Se quiser, depois passa no meu blog. Vou colocar um post sobre isso...
Desejo força a nós 3. E às nossas companheiras e namoradas, q seguram uma barra danada...

um abraço.

Cadinho RoCo disse...

Registro sentimento de pesar por perda que percebo tão querida.
http://cadinhoroco.loginstyle.com

JujuG disse...

O mais louco de tudo é o nosso despreparo para a unica coisa certa que existe nesta vida. Se a gente sabe que um dia, inevitavelmente, todos nós vamos ter que ir embora daqui, pq dói tanto? É muito louco isso! Ao mesmo tempo eu sinto uma sensação de tranquilidade qdo eu penso que não acabou ali, que a vida continua num outro plano diferente deste. Eu tenho certeza absoluta disso mas mesmo assim a morte é uma coisa muito estranha...

disse...

Eu sempre penso que a morte é a única certeza que temos. E é justamente para ela, que estamos menos preparados.

Beijo meu.

Sílvia Carrasco Braga disse...

Meninas meu forte abraço, ombro e colo pra vocês.

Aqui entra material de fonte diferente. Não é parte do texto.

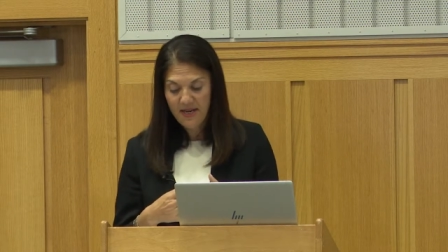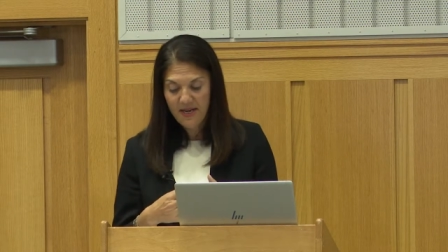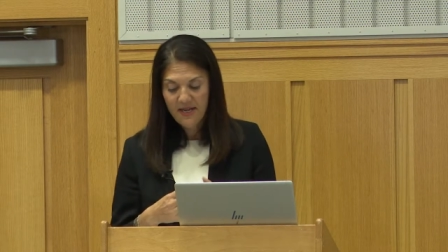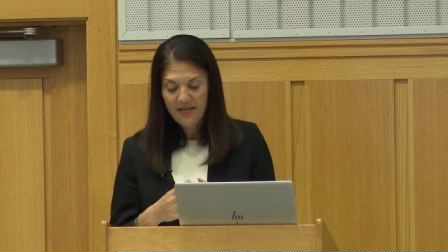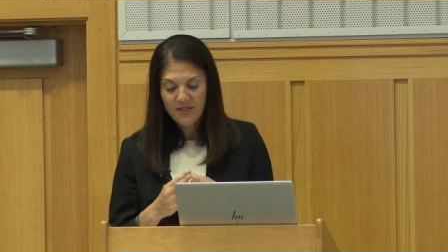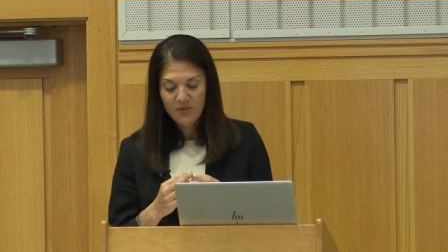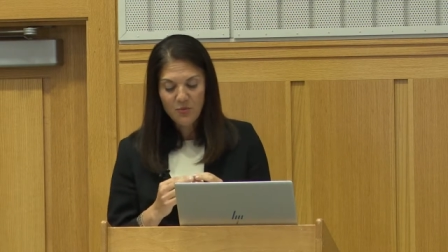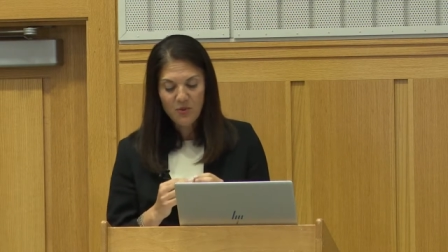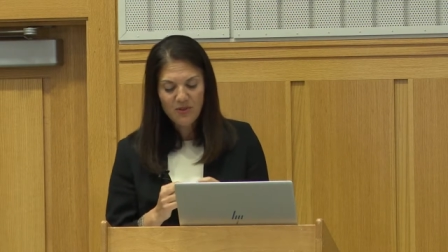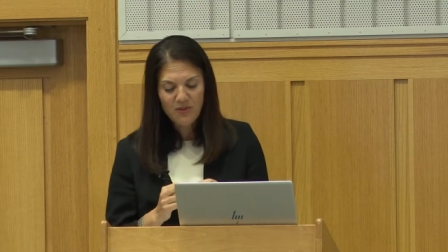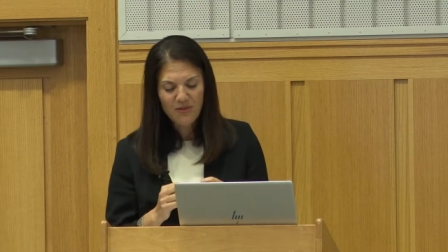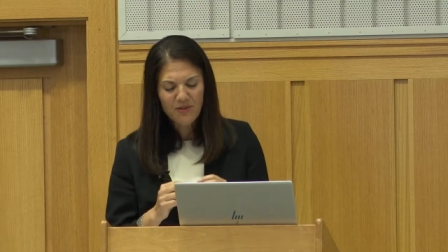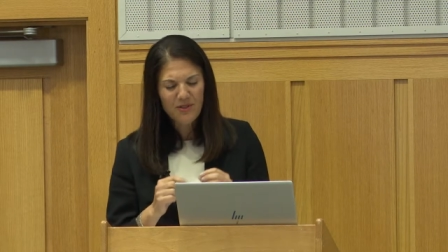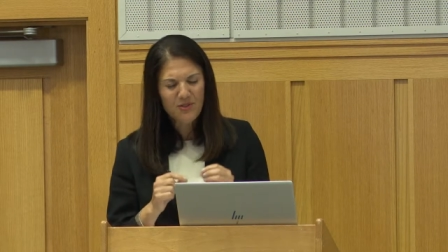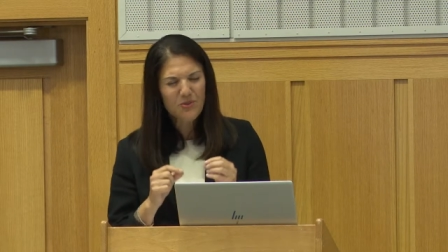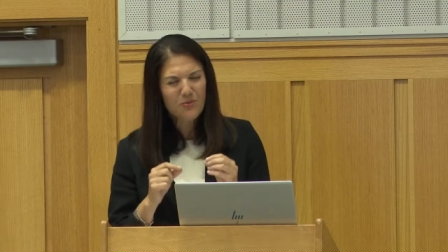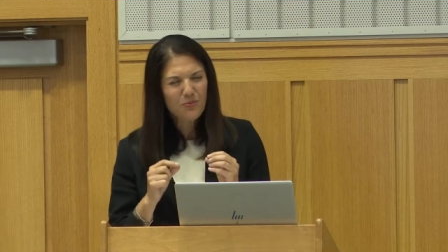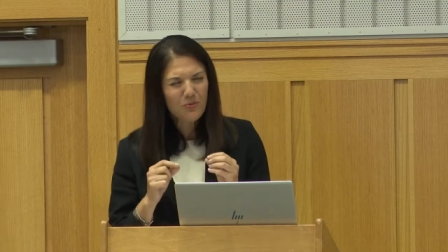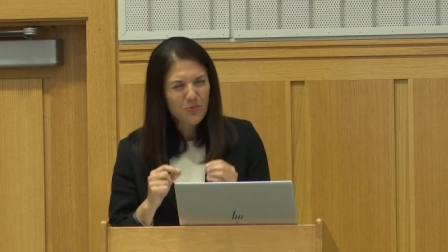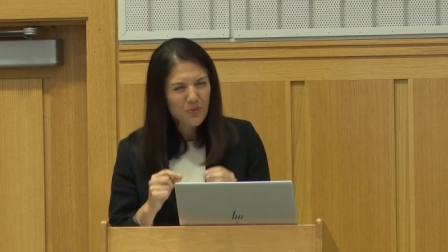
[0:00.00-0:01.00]
is whether
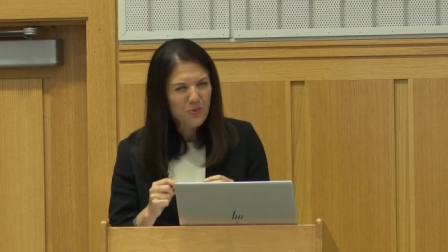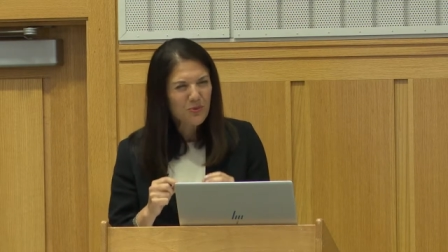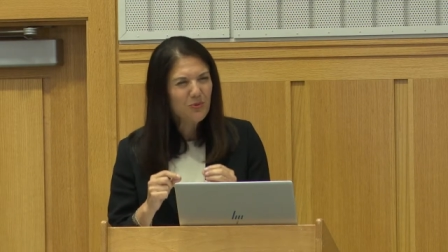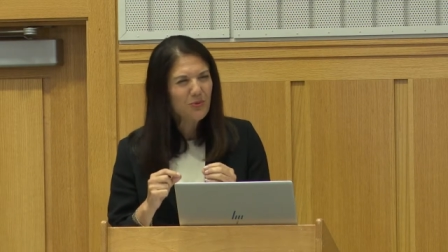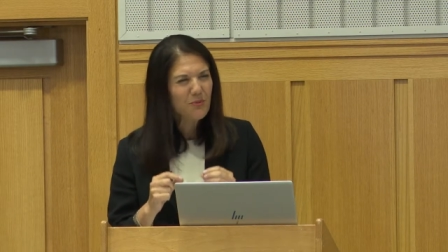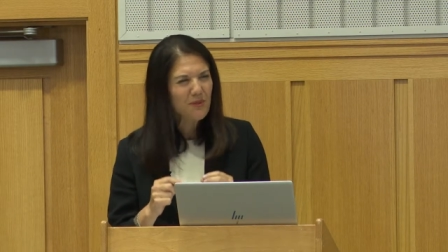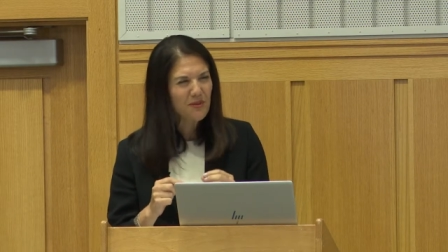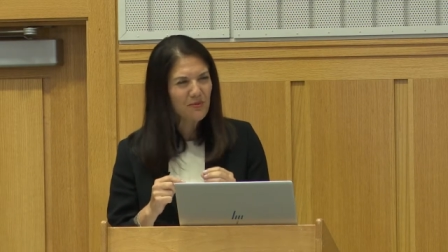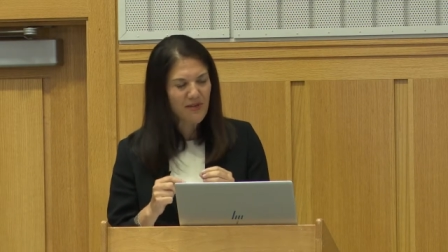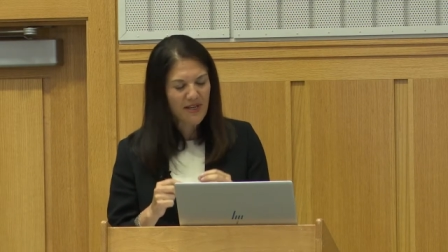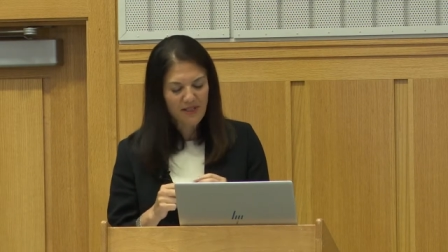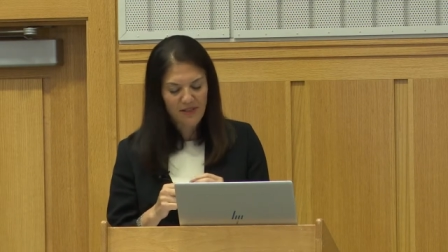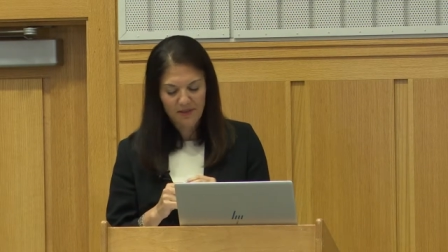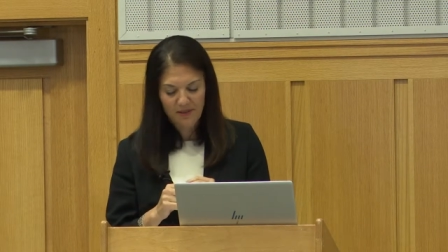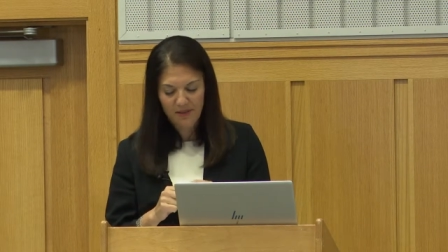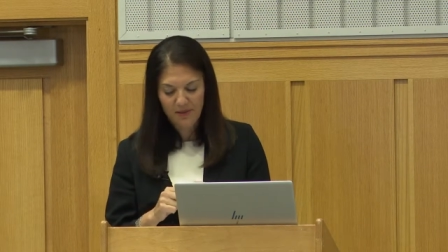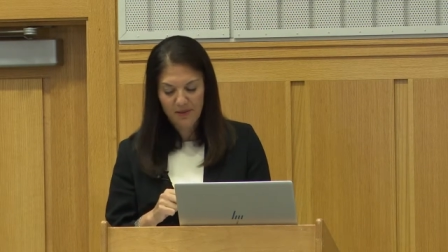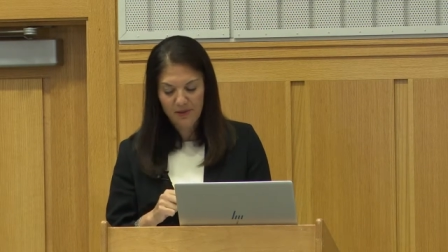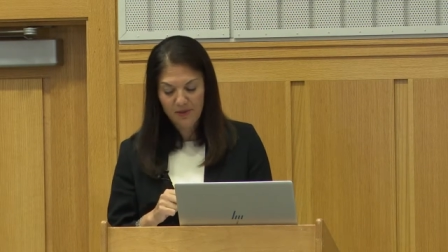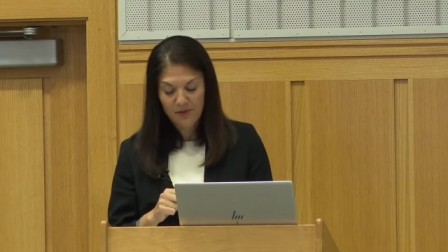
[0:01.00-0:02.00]
there's room in
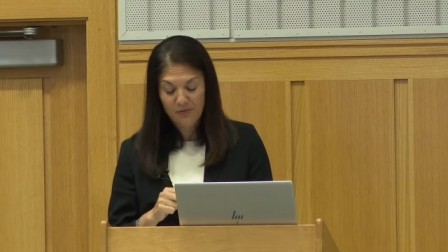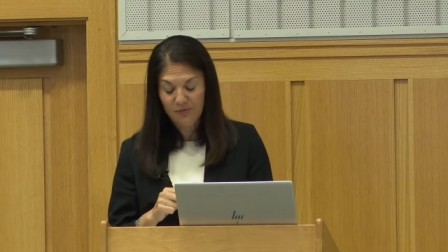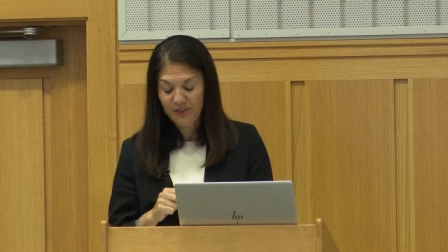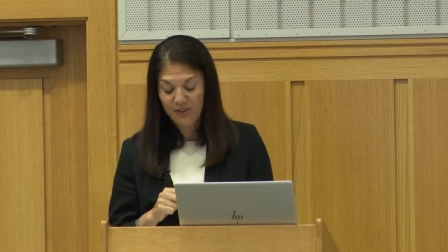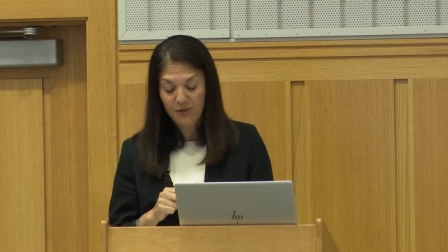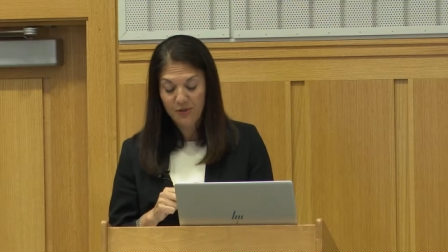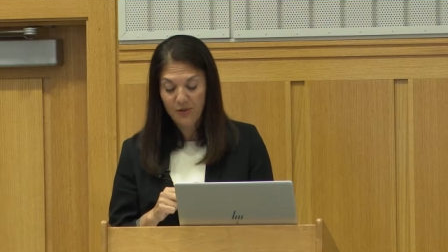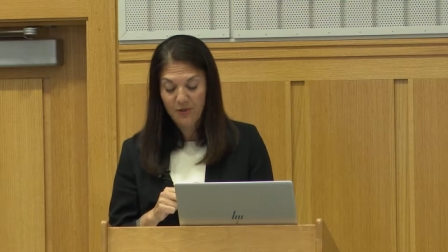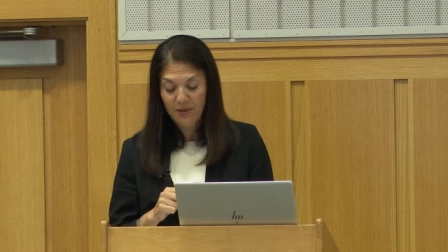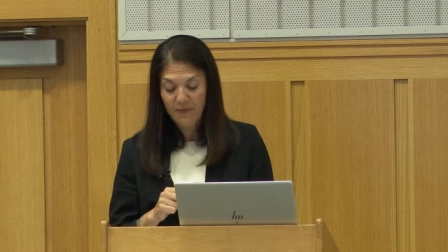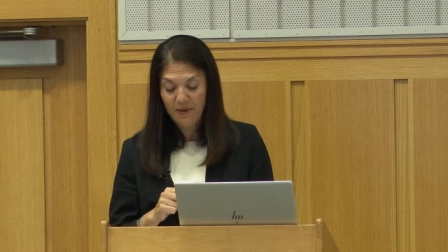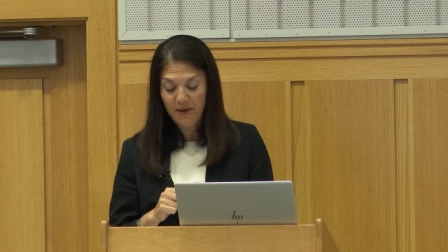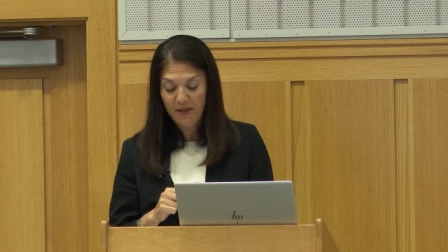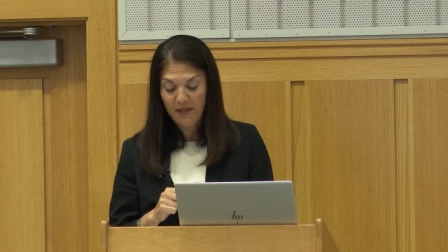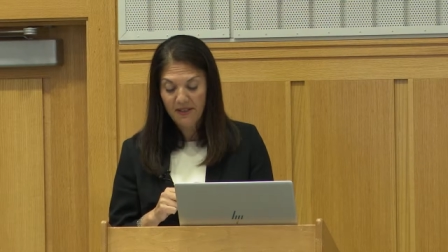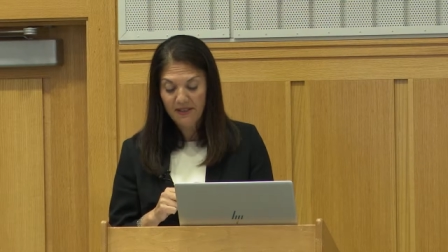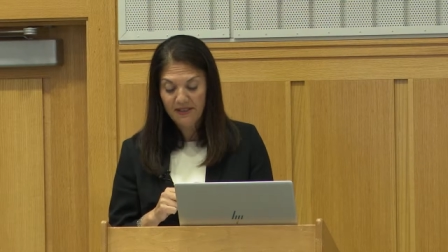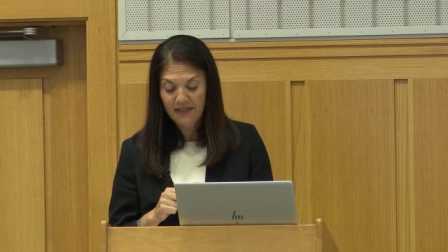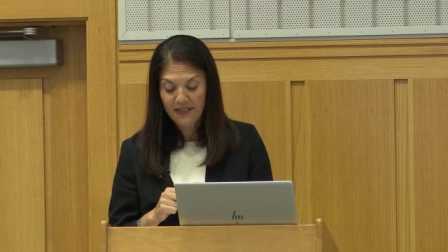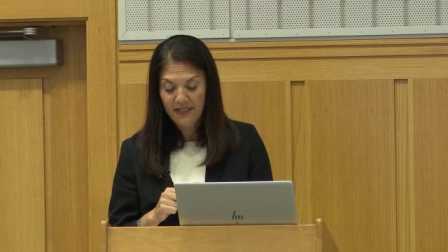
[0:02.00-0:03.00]
regulatory
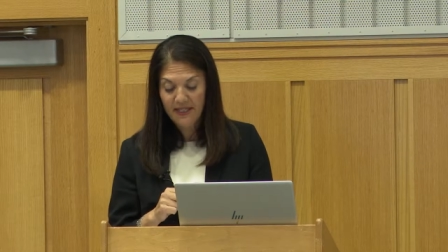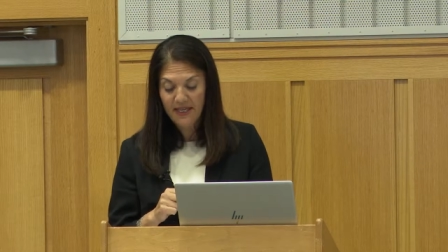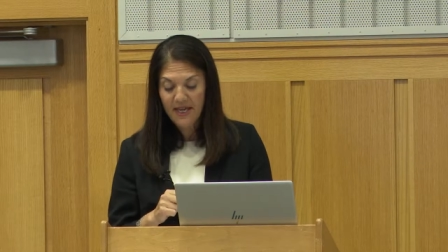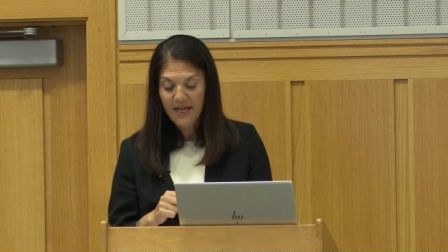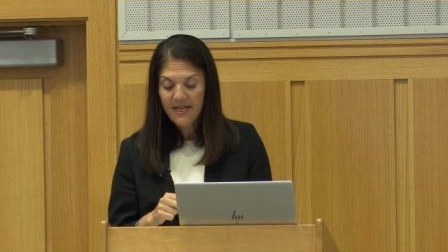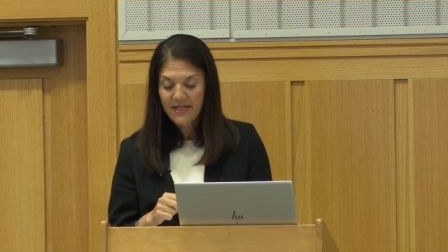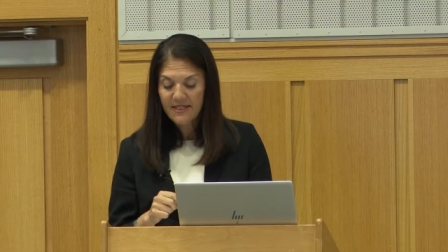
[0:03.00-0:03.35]
policy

Sei exatamente como é a dor da perda. Qdo minha vo se foi eu achei q ia junto com ela.
No inicio achamos que não sobreviveremos sem ela, o coração doi apertado... Mas o tempo é o melhor remédio, e depois fica aquela saudade e a lembrança dos bons momentos.
Sintam-se beijadas e abraçadas e qq coisa grita! Que estamos aí!

Um beijo

Márcia(clarinha) disse...

Meus sentimentos...
beijos

Ci (kal) disse...

Nossa, só de imaginar a perda dos pais, já é algo que me sufoca, pq sou alucinada pelos meus pais, e de alguma forma acabamos sentindo de maneira efêmera o mesmo vazio de quem os perdeu. deixamos aqui uma manifestação carinhosa de nossos sentimentos.Que Deus ilumine vcs.Bjos

anapaulapazini disse...

Mário Quintana escreveu que um belo poema nos aproxima de Deus...Ele também escreveu o poema As mãos de meu pai , que me aproxima de meu velho sempre que o leio ...Vou deixá-lo aqui para nossa amiga...

As mãos de meu pai.

As tuas mãos têm grossas veias como cordas azuis
sobre um fundo de manchas já da cor da terra
-como são belas as tuas mãos pelo quanto lidaram,
acariciaram ou fremiram da nobre cólera dos justos...

Porque há nas tuas mãos, meu velho pai,
essa beleza que se chama simplesmente vida.

E, ao entardecer, quando elas repousam nos braços da
tua cadeira predileta,
uma luz parece vir de dentro delas...

Virá dessa chama que pouco a pouco, longamente, vieste
alimentando na terrível solidão do mundo,
como quem junta uns gravetos e tenta acendê-los contra o vento?

Ah! como os fizeste arder, fulgir, com o milagre das tuas mãos!

E é, ainda, a vida que transfigura as tuas mãos nodosa...

essa chama de vida - que transcende a própria vida
...e que os Anjos, um dia, chamarão de alma.